We visit the Grand Central area again, but this time explore some of the shops around Grand Central outside the terminal area.

One building Mardi points out is quite interesting. The Graybar Building. The Graybar Building, built in 1927, was designed to pay tribute to New York City’s position as a key transportation hub, with its trains (the building is right near Grand Central Terminal) and its seaport. The cables that connect the canopy in front of the exterior to the building itself are made to look like the mooring lines of a ship.

And as with real mooring lines, these mooring lines have rats climbing up them, attempting to get into the “ship” that is the Graybar Building. The rats are thwarted by conical structures called baffles near the top of the lines that stop the sculpted rodents from getting all the way to the building, as they would stop rats from entering ships.

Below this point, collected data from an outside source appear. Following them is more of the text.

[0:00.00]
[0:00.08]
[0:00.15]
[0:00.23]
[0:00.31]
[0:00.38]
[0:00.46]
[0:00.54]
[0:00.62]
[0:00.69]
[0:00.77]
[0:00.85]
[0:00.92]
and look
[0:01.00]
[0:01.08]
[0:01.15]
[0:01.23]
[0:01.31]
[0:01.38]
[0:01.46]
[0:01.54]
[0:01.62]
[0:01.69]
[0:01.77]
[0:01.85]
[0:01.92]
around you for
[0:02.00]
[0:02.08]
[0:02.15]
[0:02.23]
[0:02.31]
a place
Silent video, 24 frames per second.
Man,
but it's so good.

I take some close up photos and they look great of the little rats looking for a way into the ship.

We continue along Park and Lexington Avenues using 42nd and 43rd Streets to get around. The magnificent Chrysler building sits on the corner of 42nd and Lexington. It is indeed a masterpiece.

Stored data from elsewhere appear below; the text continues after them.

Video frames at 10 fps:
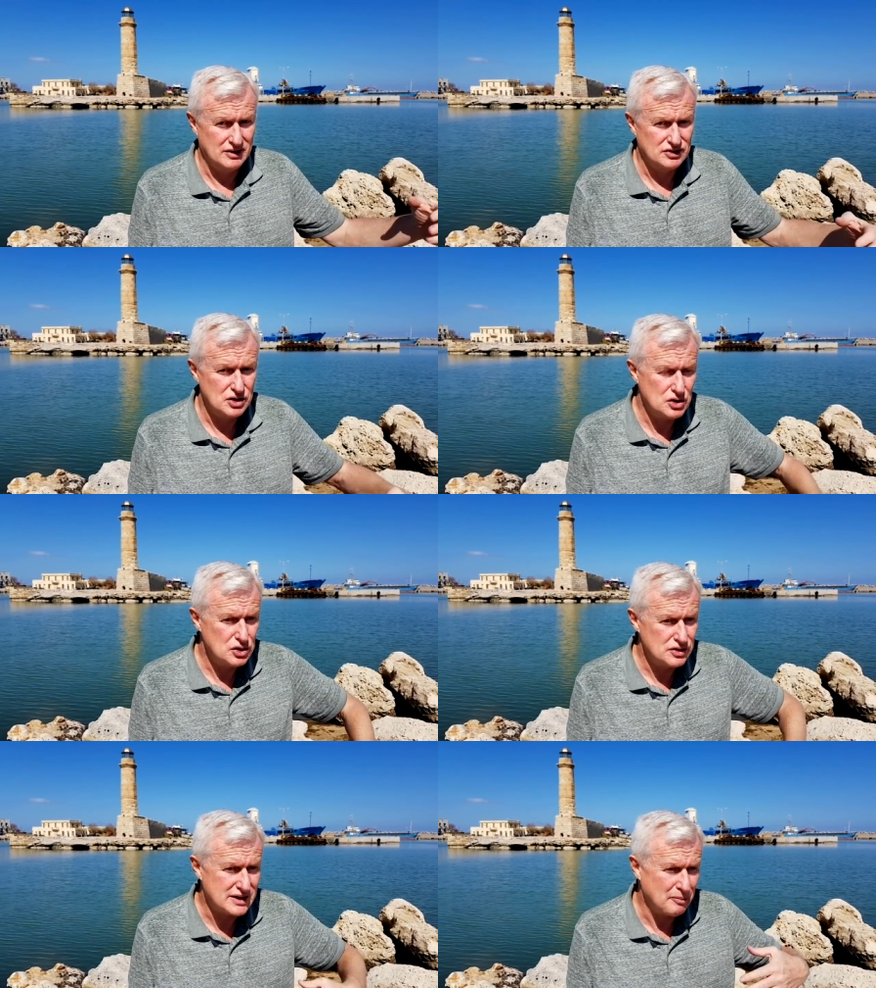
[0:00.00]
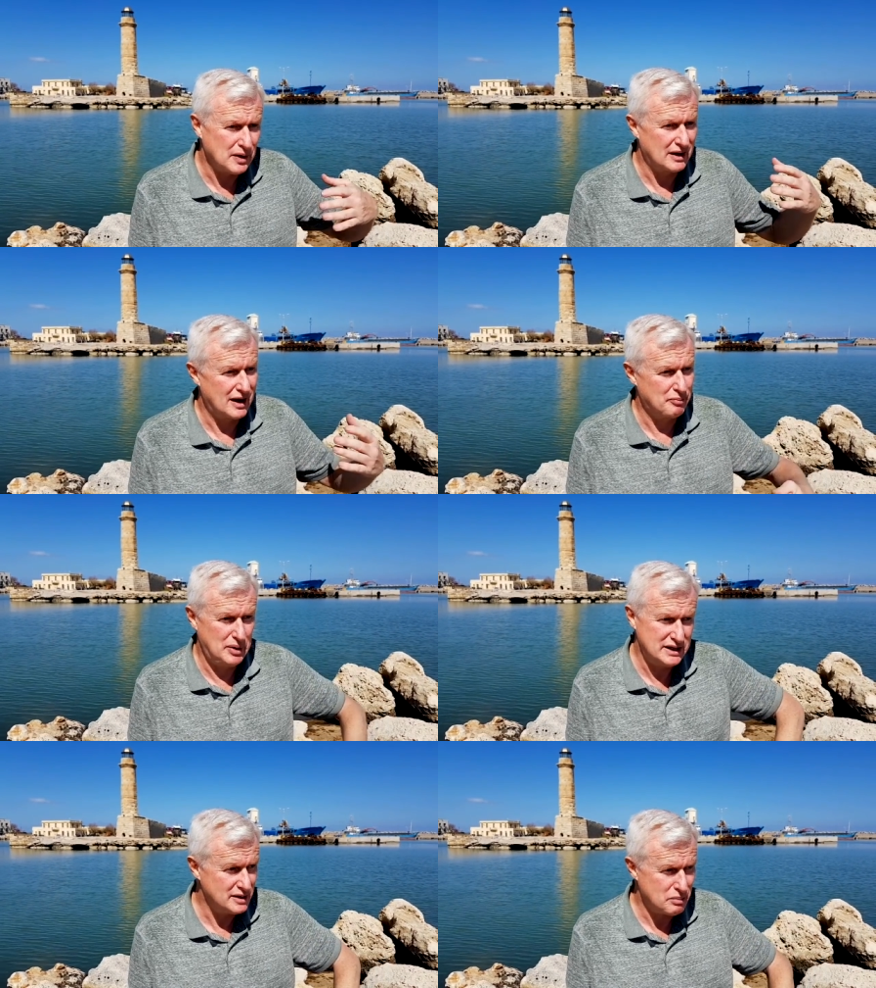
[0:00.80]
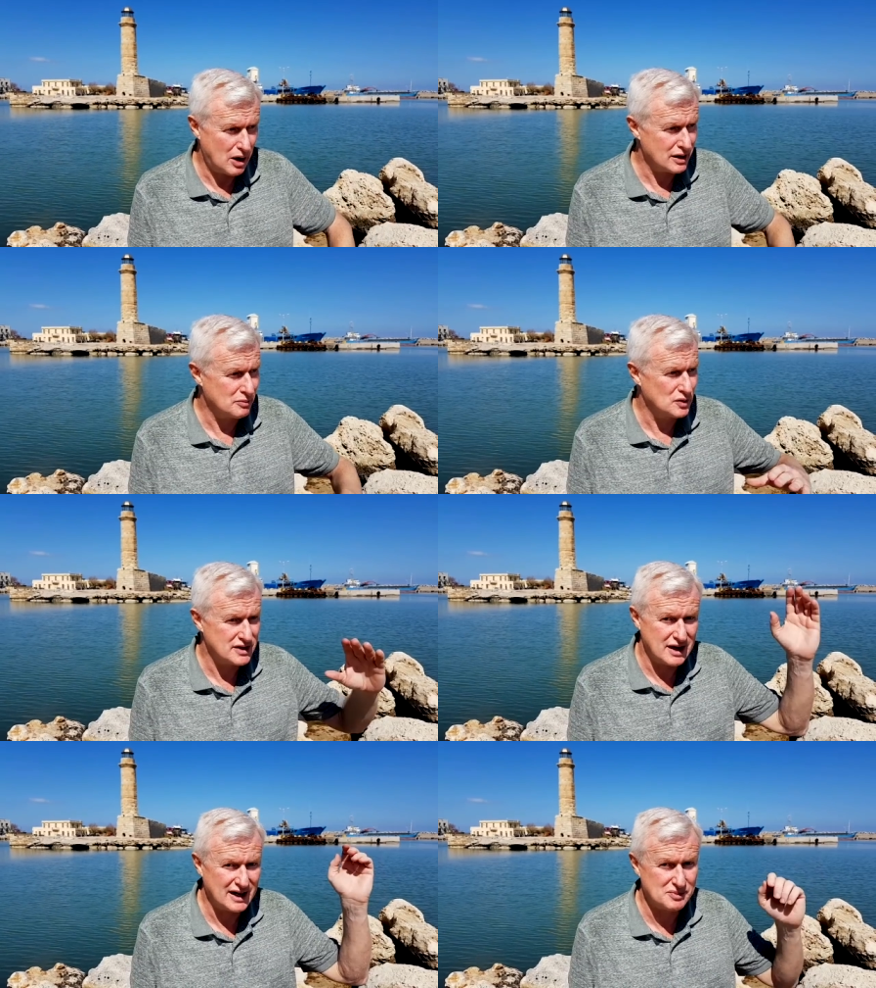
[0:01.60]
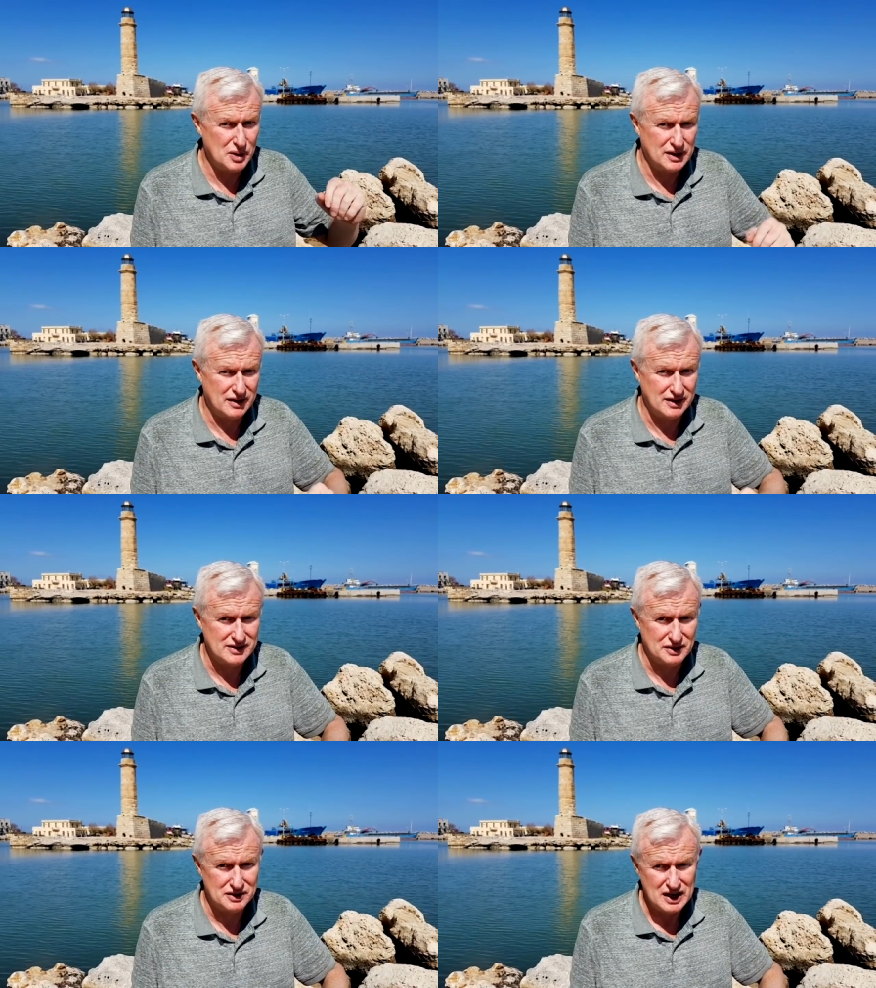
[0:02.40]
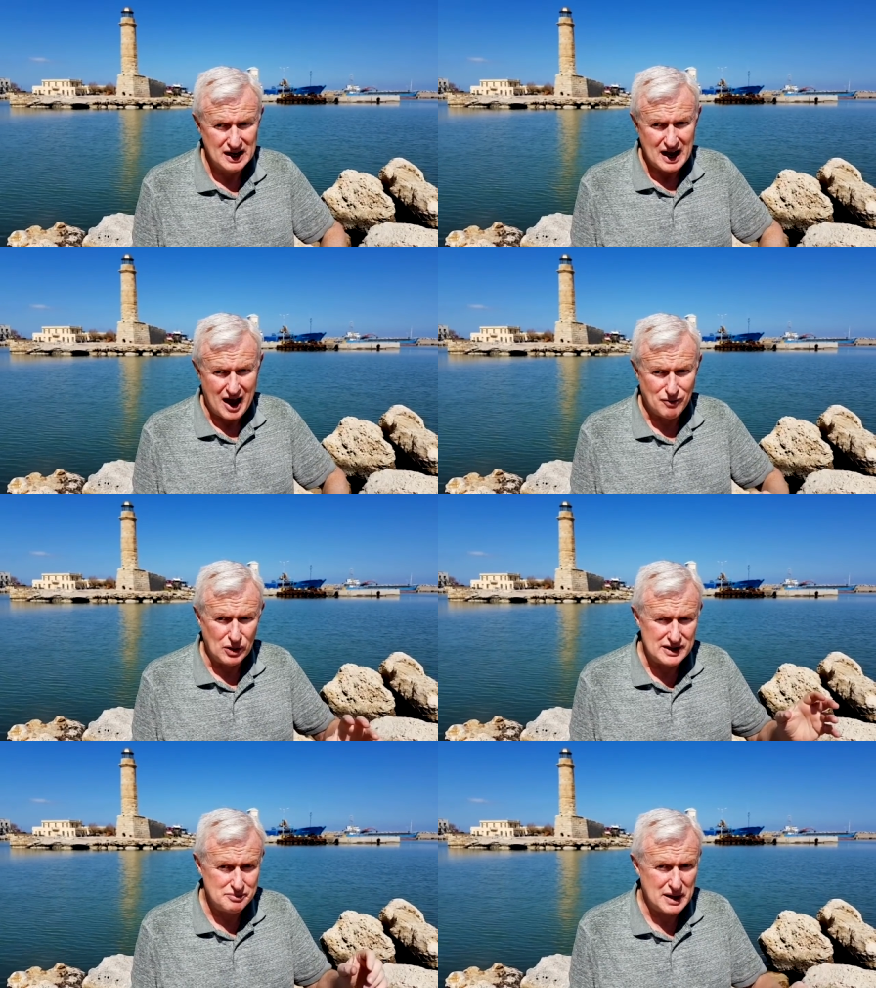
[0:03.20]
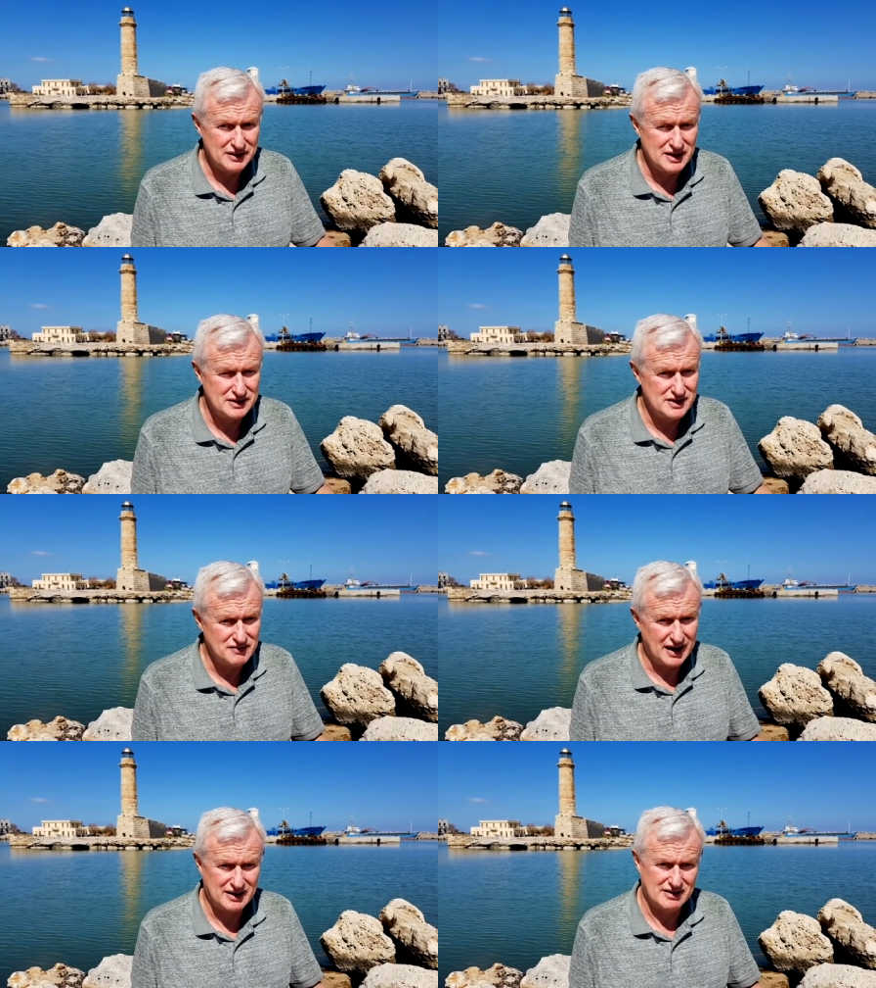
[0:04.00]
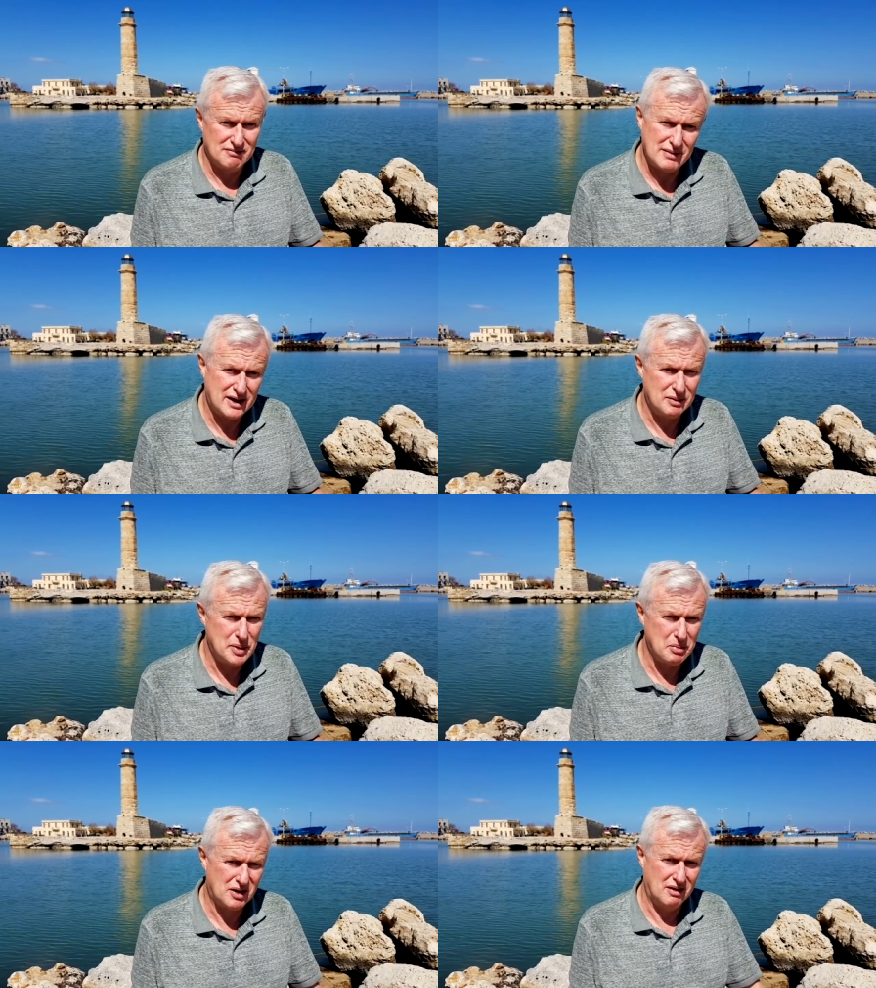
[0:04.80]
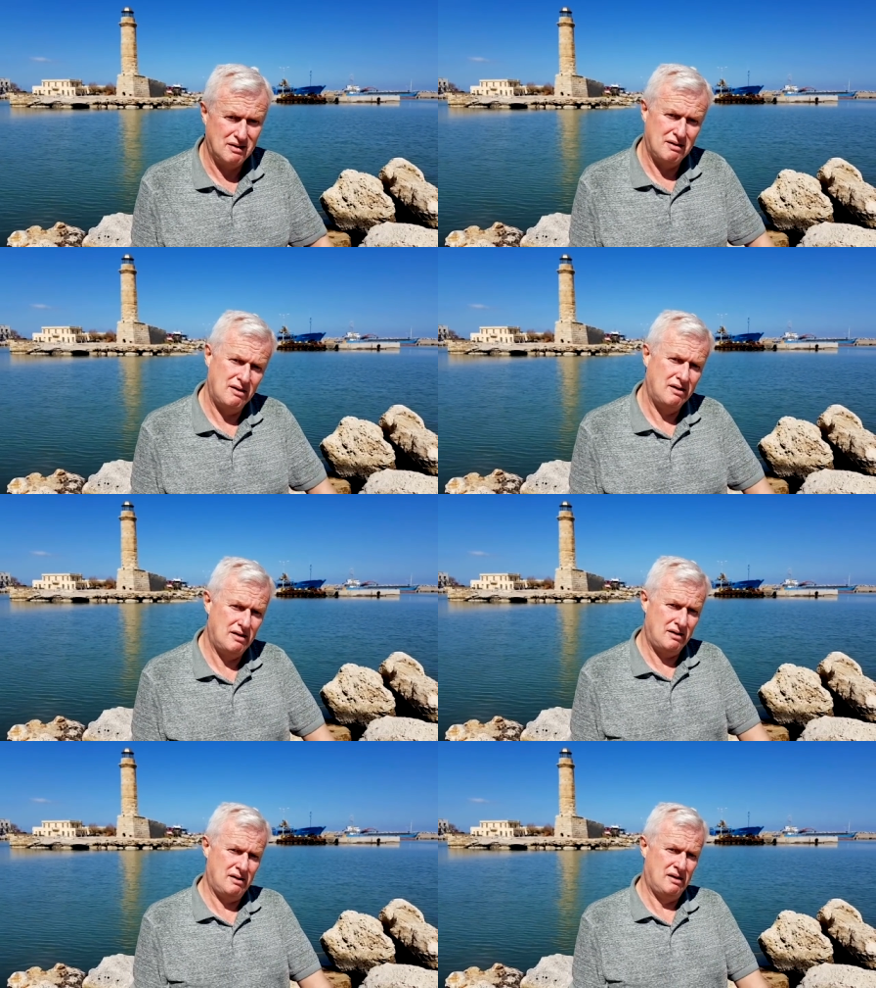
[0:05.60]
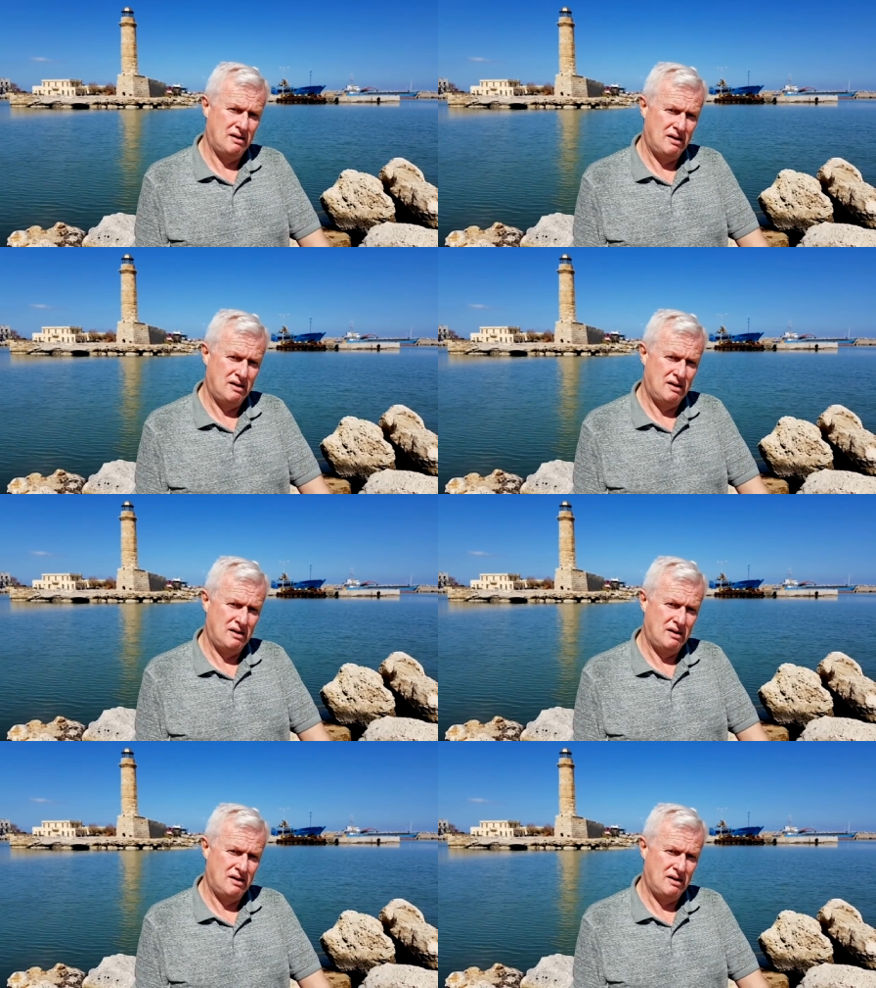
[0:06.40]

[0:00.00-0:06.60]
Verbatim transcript: So you do something like P.T. Barnum was an expert at this. He'd have all these methods of like making people go, huh?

We then venture down to Greenwich village and visit Bosie Tea Parlour again. We had a ball the other day and we were hoping to sit in the lounge area at the back. A we arrive Mardi spots a lounge free and we ask to be seated there, our host, Jessica, gladly obliges. She has a vague recollection of us and we chat to her, saying we were here a few days ago. She thanks us for our continued support and we then sit and enjoy a wonderful couple of hours of tea, sandwiches, macarons, and scones.

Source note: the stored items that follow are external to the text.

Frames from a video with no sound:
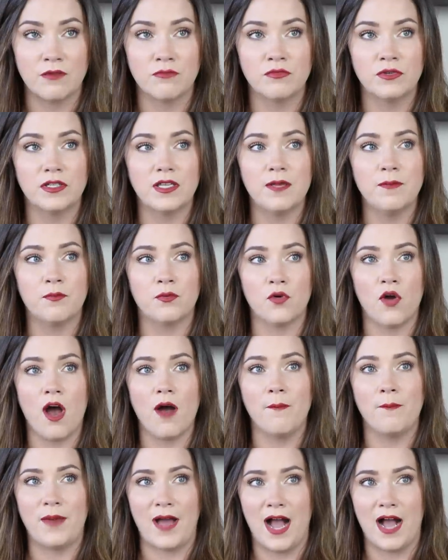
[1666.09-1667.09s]
It really
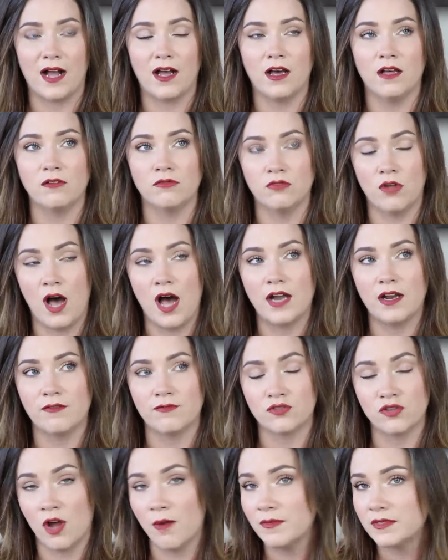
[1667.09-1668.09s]
brought back a lot
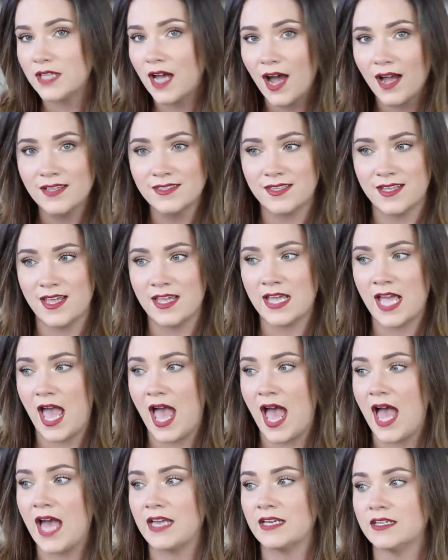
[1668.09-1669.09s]
of traumatizing
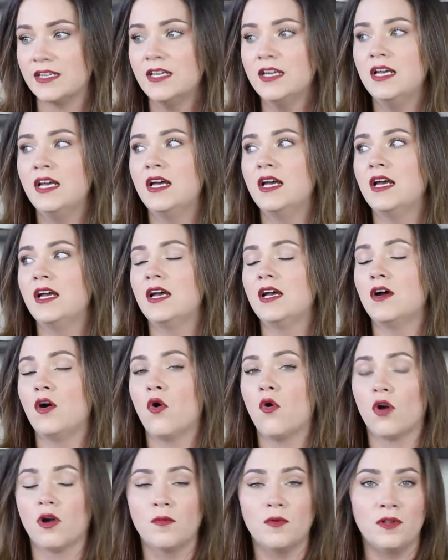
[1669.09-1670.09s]
and
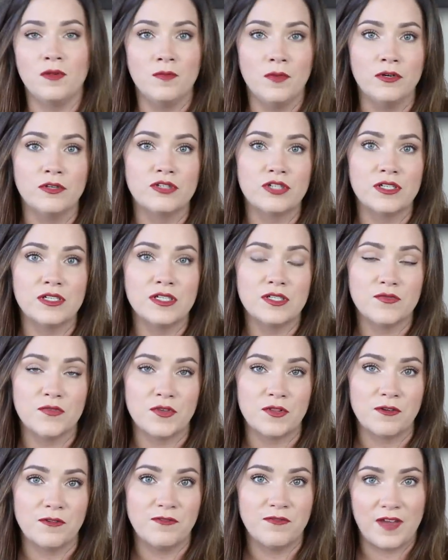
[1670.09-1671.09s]
horrible emotions
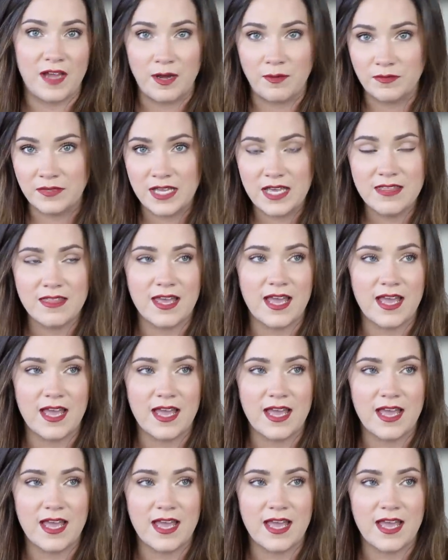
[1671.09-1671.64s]
for the family.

Its dark when we leave and Mardi is keen to try her hand at ice skating. In her youth she was an experienced skater: Bryant Park rink, here we come.

We arrive and the rink is pretty full, but it takes no time to get skates on and enter the rink. I don’t take to the ice. My eye  and more importantly my complete lack of skill will mean I bash into someone or something and end up in hospital. Mardi takes to the ice like a duck to water, she hasn’t forgotten any of her skills and enjoys a number of full circuits of the rink.

She stops a couple of times to talk to me. She is enjoying herself and finding it quite easy to skate around. I take some photos as she passes me. After about 40 minutes of skating she leaves the ice and we head back to our room for the night.